Ideally, each character in an early text should have a unique screen representation that looks like the original. Unfortunately, ISO 646 IRV, the characters of lower ASCII (except that $ is replaced by the currency sign in ISO 646 IRV; see van Herwijnen, p. 262) offers only 97 visible characters, which may be assumed to be available in most computers.
{space} {tab} {Enter/Return} ABCDEFGHIJKLMNOPQRSTUVWXYZ abcdefghijklmnopqrstuvwxyz 0123456789 . , : ; ! ? - / \ " ^ _ ` ' ~ # $ % & * + @ = [ ] { } ( ) < >Where these characters exist in the Renaissance, RET editions transcribe them simply as such, except for (1) five boundary characters (angle brackets < >, braces { }, and vertical bar |), (2) six characters that I have not found in Renaissance texts (the double quotation mark ", the underline by itself _, the number sign or hash #, the dollar sign $, the percent sign %, and the at-sign @,), and (3) three characters with multiple uses in the period (opening single quotation mark and grave ` accent, closing single quotation mark and acute accent ', and circumflex accent and caret ^).
The five boundary characters must be used to delimit RET tags but fortunately occur only infrequently in Renaissance texts, where special character codes can be used instead. The six characters not found in Renaissance texts are an encoder's windfall; they may function as metacharacters (e.g., the double quotation mark. indicating an umlaut accent). The multiple-use characters must be disambiguated by special character codes, which have to provide a means of representing the dozens of forms not found in ASCII.
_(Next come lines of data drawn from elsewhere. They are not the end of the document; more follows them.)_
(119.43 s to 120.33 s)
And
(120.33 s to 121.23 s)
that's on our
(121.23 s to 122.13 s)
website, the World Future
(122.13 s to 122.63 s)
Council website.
Where no equivalent ASCII character exists for a Renaissance, a code is devised, using ASCII characters and special delimiters employed to surround and distinguish codes from the individual characters of which the code is made. RET uses two of the above sets of delimiters for this purpose: braces and vertical bars. Single braces enclose codes for joined letters or ligatures, and non-ASCII characters. Vertical bars enclose abbreviations, that is, characters that stand for some sequence of letter-numbers.
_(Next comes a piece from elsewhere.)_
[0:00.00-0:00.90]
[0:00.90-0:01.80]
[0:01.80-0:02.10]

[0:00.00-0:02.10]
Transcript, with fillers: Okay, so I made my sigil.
Character representations employed in both SGML and COCOA encodings of RET texts are the same. Ideally RET would use ISO-defined entity references for the complete character set. Entities are unique strings of common ASCII characters, normally with an ampersand prefix & and a semi-colon ; suffix, that stand for and, in computer-mediated text exchange, replace characters not in ASCII, such as accented letters, rarely-used characters such as thorn, and symbols such as the paragraphus, the leaf, and the dagger. For example, the ampersand itself has the entity reference &. Normally a text of ASCII characters and entities exists for exchange purposes, such as distribution over a network. Once someone wants to use this text off-line, a local system converts the entity references in it into its own character codes for the purposes of display. Users of exchange texts are not intended to read entities directly because they often obscure the words in which they appear.
Unfortunately, well under half of the characters and abbreviated forms in Renaissance texts now have ISO-defined entity references, and most of these have no local representation in any user's computer system. If local software existed that could display these characters for users of RET texts, or if entity references were inherently the most effective way of representing and displaying these characters, it would make sense to develop entity references for them. However, no software that I know of can display all these special characters -- although Peter Robinson's Collate comes closest to doing so -- and entity references make words unreadable. An alternate system of character representation is needed to permit users to be able to read the electronic texts as easily as they might read the original books and manuscripts.